Ronnie Dyson pauses at 10 for a second week with If You Let Me Make Love To You, etc, etc.

Chicago rockets into the top ten, up 5 to #9 with 25 Or 6 To 4.

And dropping three to #8 is our six degrees victim.

We've already mentioned how Alive And Kicking's Tighter, Tighter was a Tommy James comp, and that the future Mr. Donna Summer, Bruce Sudano, played in the group.  In between ANK and Brooklyn Dreams, Bruce and his buddy and also future Brooklyn Dreamer Joe Esposito were members of a reborn version of a band called The Mystics.  The original Mystics recorded the original Hushabye, which hit #20 back in '59.  This was their second attempt at a first single; the first one they were offered was taken away from them and given to Dion and the Belmonts- and that was Teenager In Love.  After Hushabye, they struggled to get out of Brooklyn.  After their first lead singer quit, he was replaced by a kid going by the name Jerry Landis- although you probably know him better as Paul Simon.  After he left to be Tom (or Jerry, I'm not sure which) in the duo Tom and Jerry (AKA Simon and Garfunkel), he was replaced by Jay Traynor- yes, Jay of Jay and the Americans.  Thus, the Mystics hold the record for lead singers having the most hits after leaving, without ever hitting the charts WITH them.  The Mystics split in '61 and reformed to become a nostalgia band in 1969, and it was this incarnation which Sudano et al joined briefly; they remain together, more or less, as a nostalgia act.  Alive And Kicking?  They disbanded in 1972 to get away from Mo Levi and the mobsters at Roulette records;  the band reformed later, and now they hire out as a wedding band.  You can get the full band for one price, or founder Pepe Cardona and his son as a duo a bit cheaper. You can also get a deal on those two and the female lead, who is not an original.

Robin McNamara moves up one more to #7 with Lay A Little Loving On Me.

The Carpenters long to be Close To You: you must have slipped 3 notches to #6.

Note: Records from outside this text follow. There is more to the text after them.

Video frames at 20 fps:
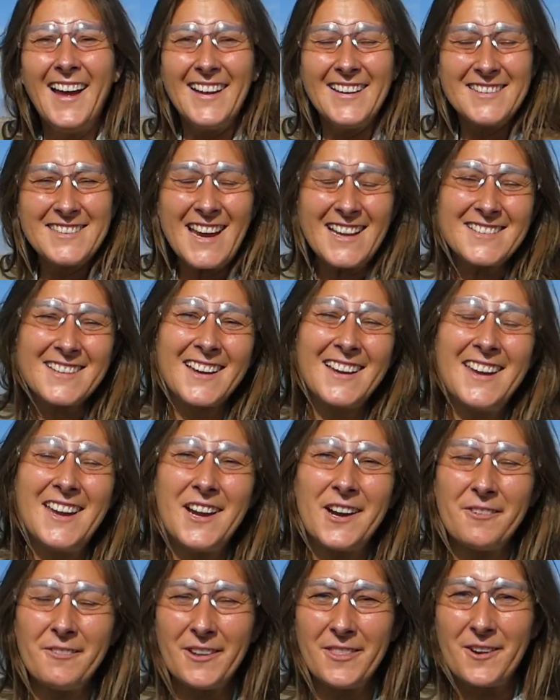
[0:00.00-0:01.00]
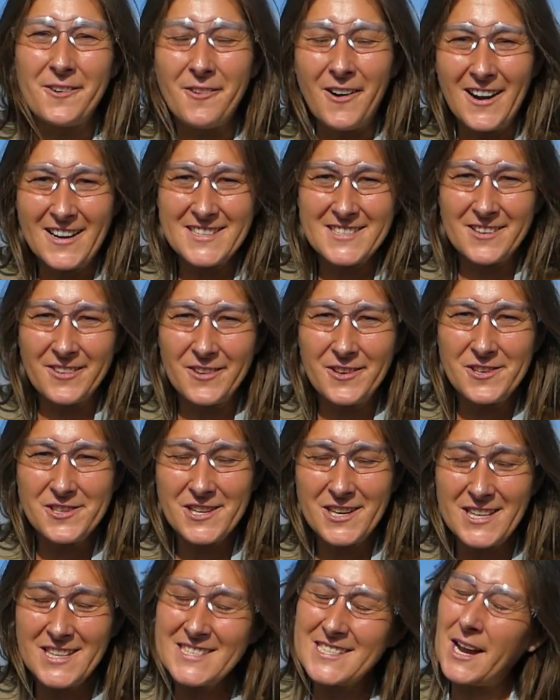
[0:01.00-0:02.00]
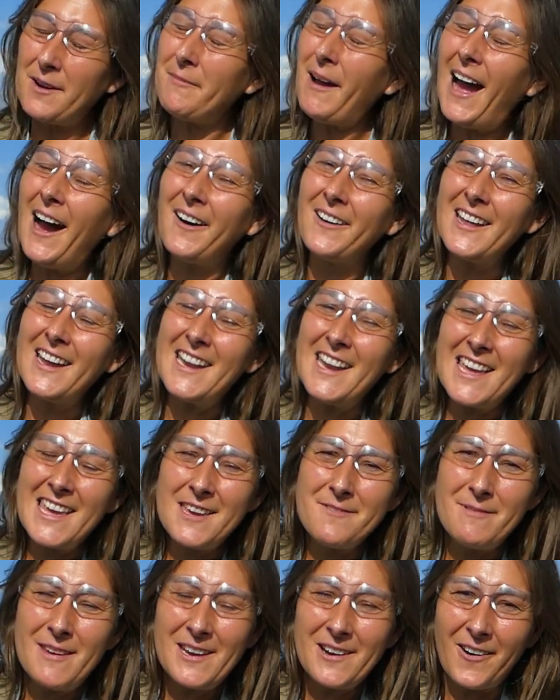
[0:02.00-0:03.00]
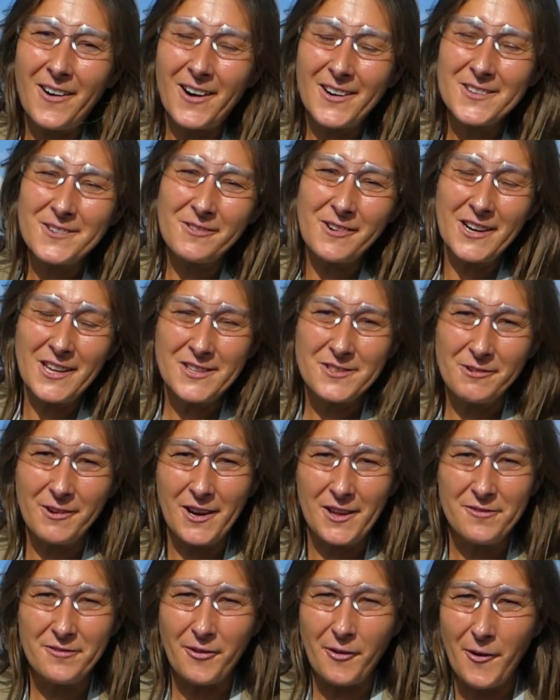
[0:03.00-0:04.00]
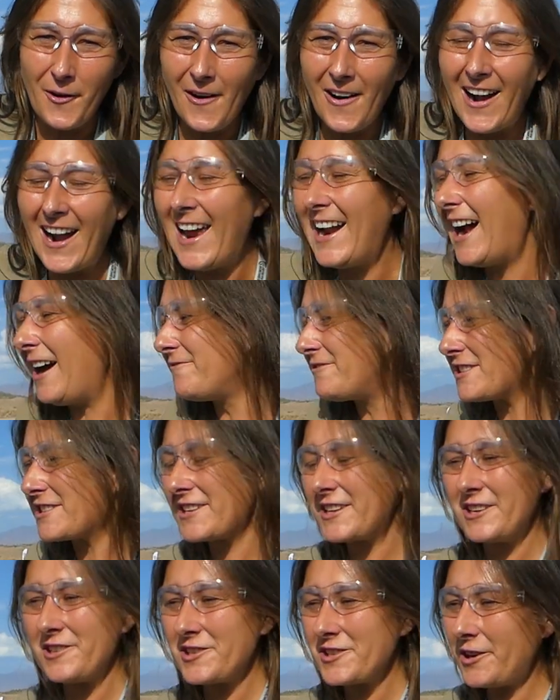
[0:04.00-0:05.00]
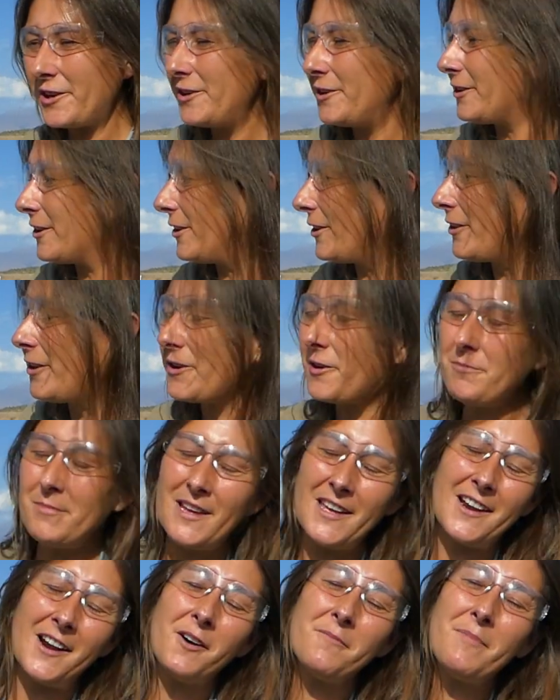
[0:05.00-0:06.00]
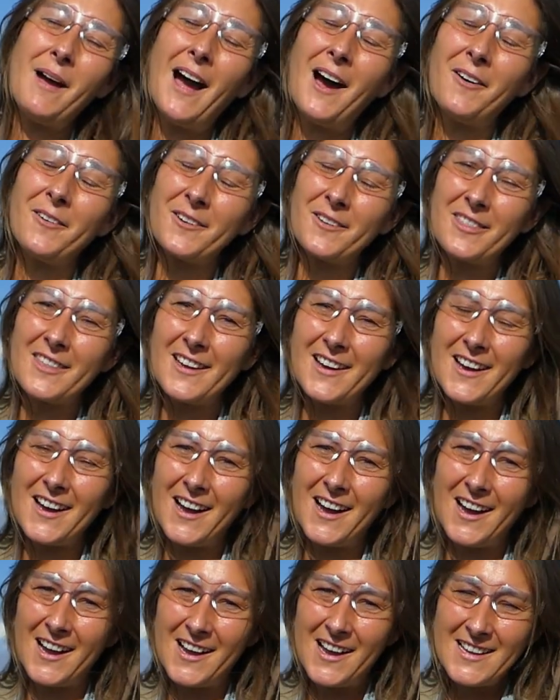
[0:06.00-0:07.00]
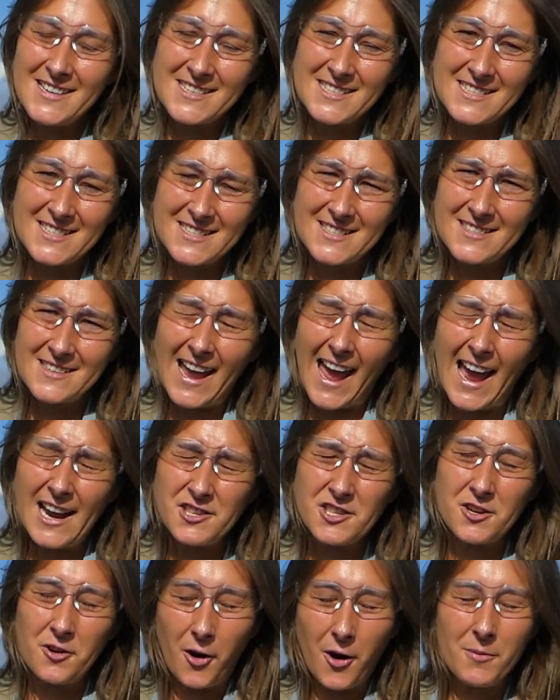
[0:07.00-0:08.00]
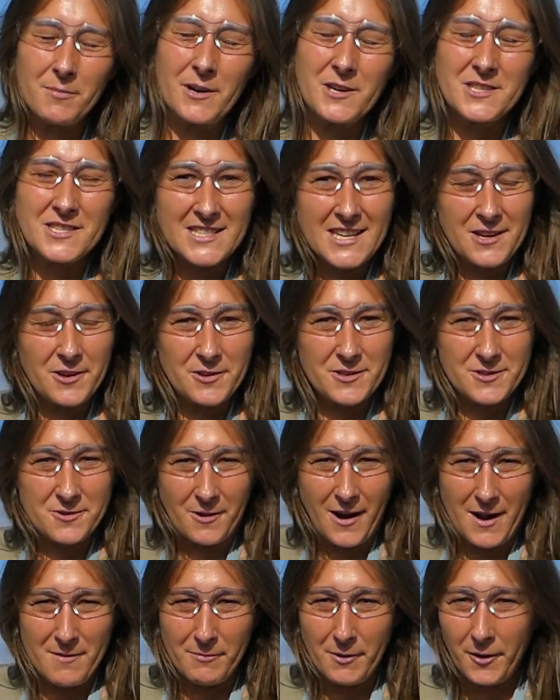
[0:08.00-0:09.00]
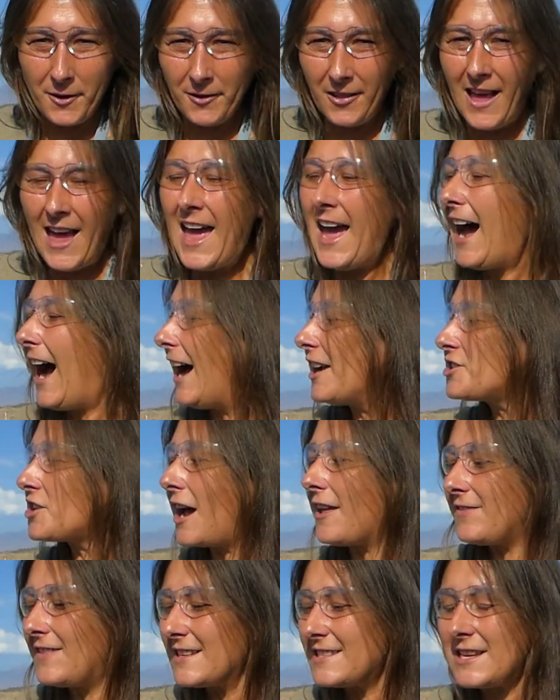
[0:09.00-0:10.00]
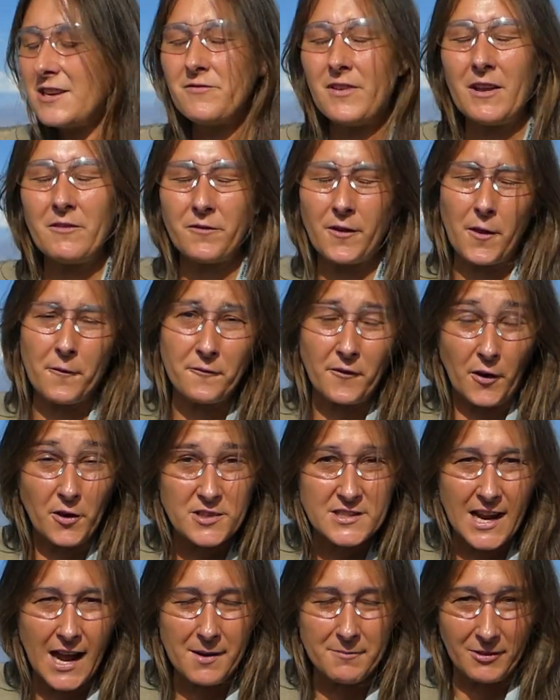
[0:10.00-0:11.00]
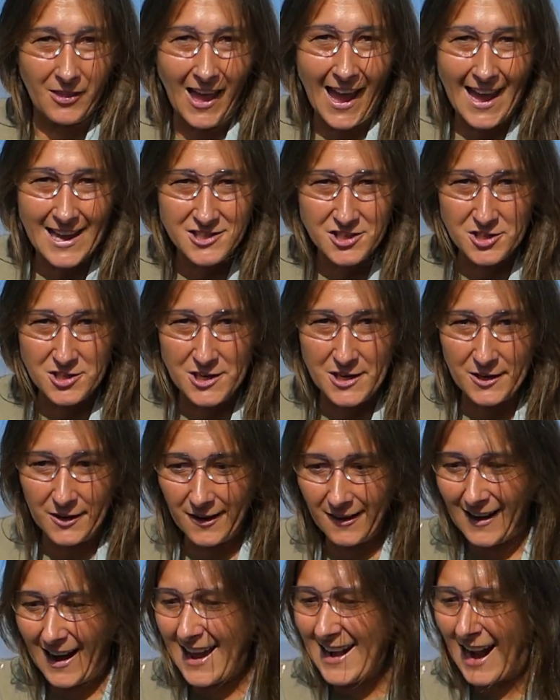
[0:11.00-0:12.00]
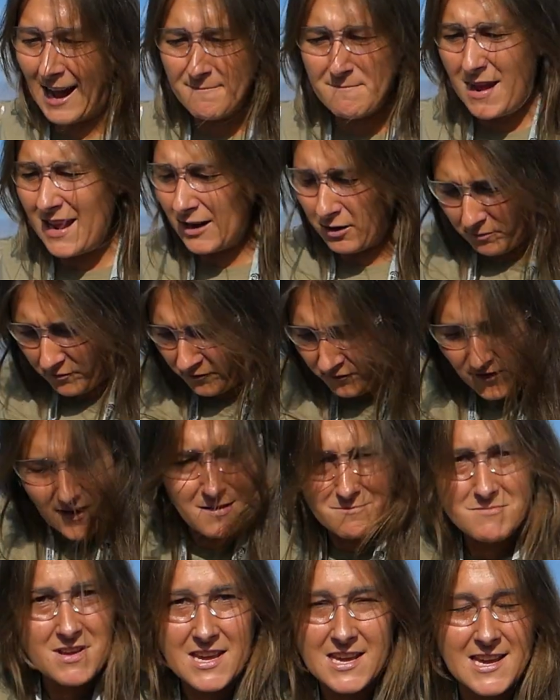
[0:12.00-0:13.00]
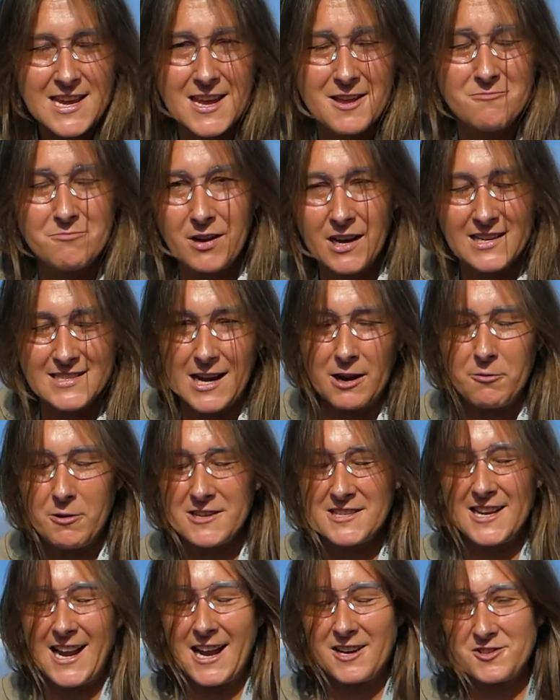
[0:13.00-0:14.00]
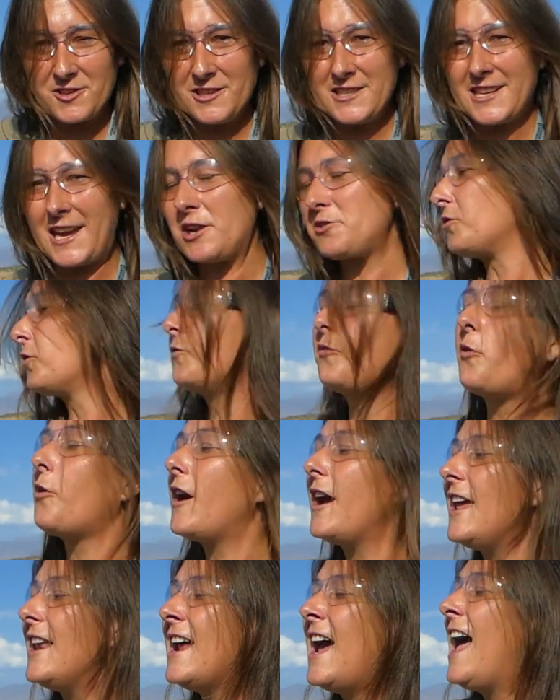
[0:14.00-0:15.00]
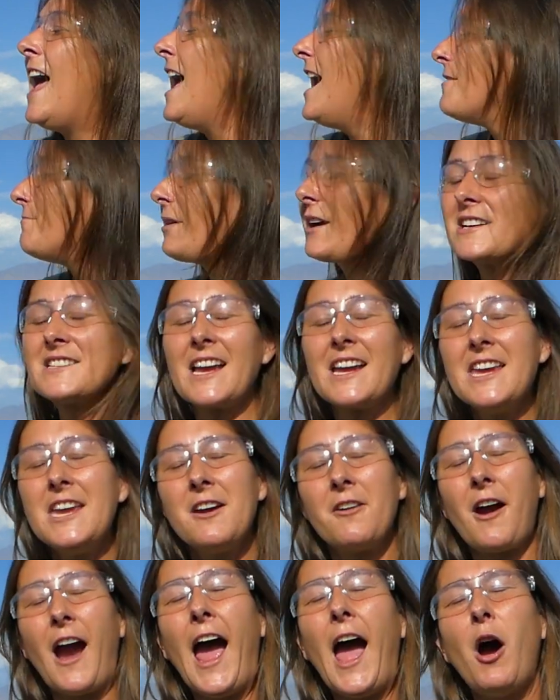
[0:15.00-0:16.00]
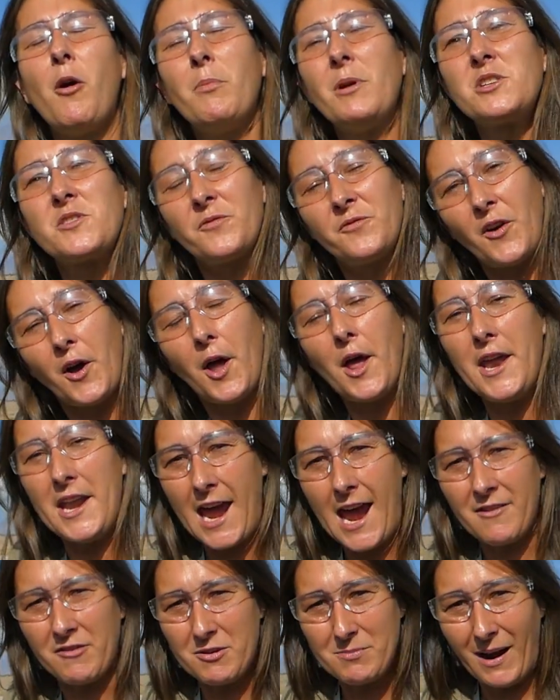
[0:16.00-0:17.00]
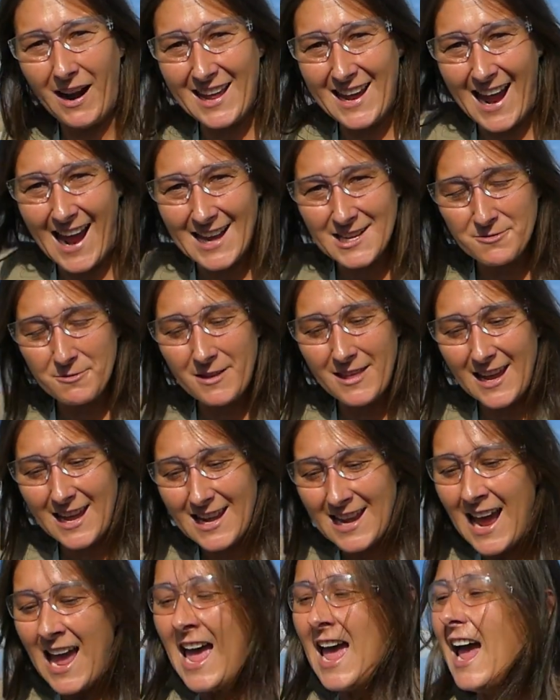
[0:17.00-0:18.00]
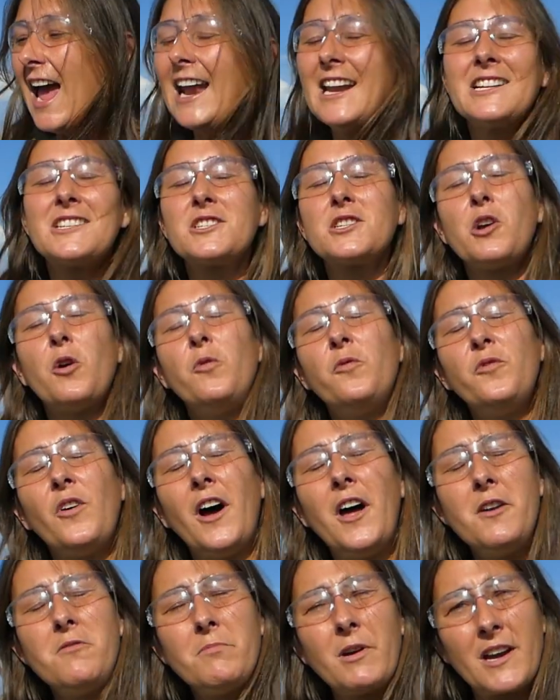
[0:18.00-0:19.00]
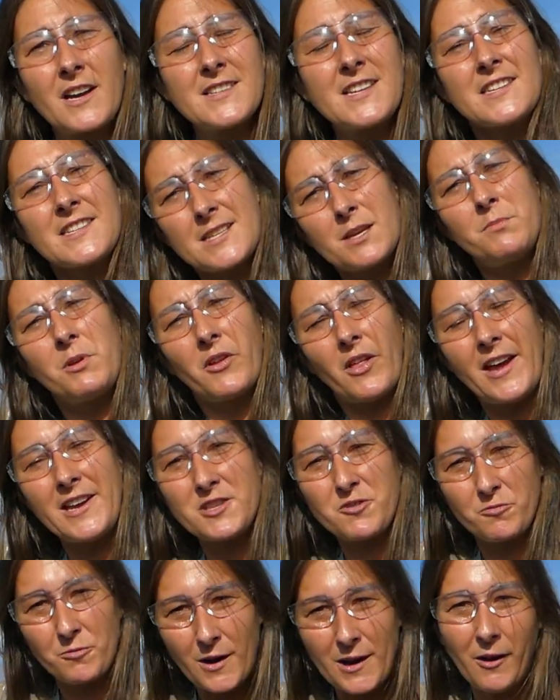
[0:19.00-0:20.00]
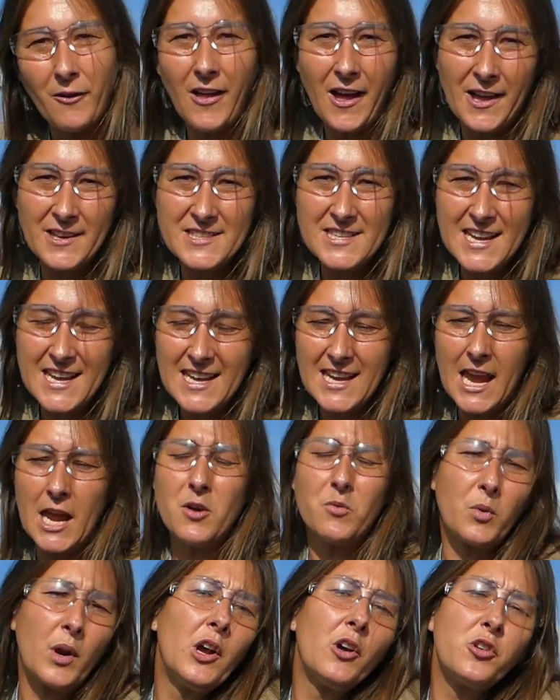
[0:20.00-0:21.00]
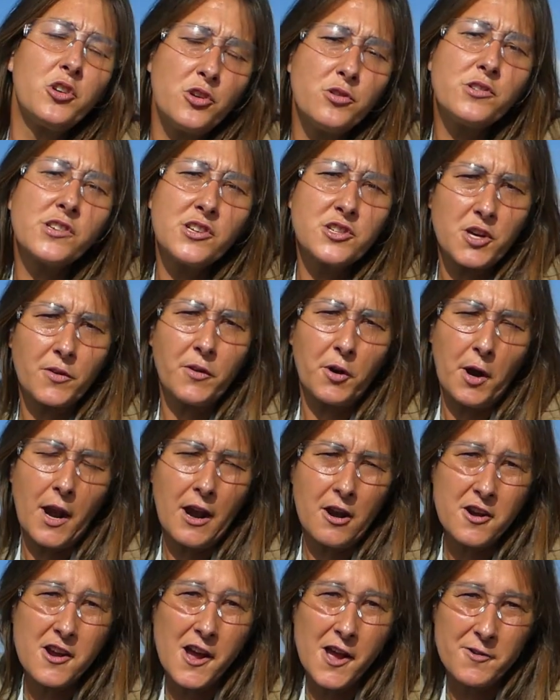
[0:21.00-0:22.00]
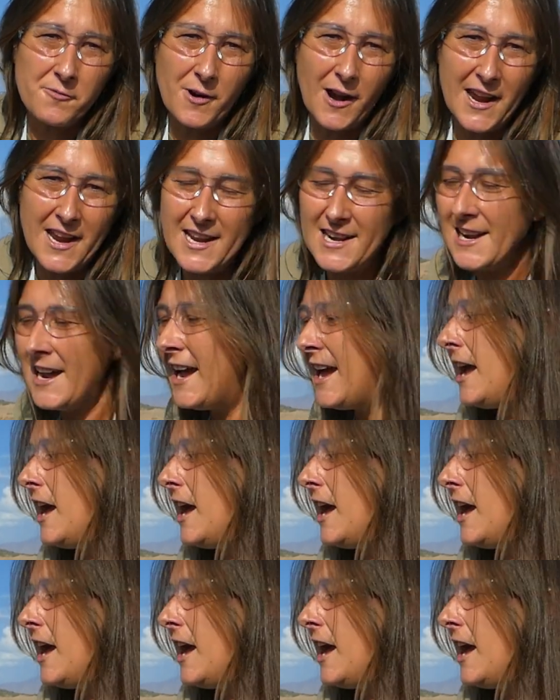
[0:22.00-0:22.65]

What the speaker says: Jessica here with Iguana Solutions. I'm out at EBR 2024 and I'm just going to show you a little bit about the Action Armor Steel Scramble. I shot this event for the first time last year and I made them fit me in because I wasn't actually scheduled for it, because I hear how much fun everybody has with it, and it's so fun because it simulates real hunting and real usage of your air gun, right?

Mungo Jerry climbs 2 to #5 with In The Summertime.

Edwin Starr also climbs 2 to #4 with War.

Bread drops 2 to #3 with last week's #1, Make It With You.

Eric Burden and War moves 2 to #2 with Spill The Wine.

And the new #1 song (and the reason why that Peter Frampton birthday song was ironic)...


Stevie Wonder with Signed Sealed Delivered (I'm Yours)!!!!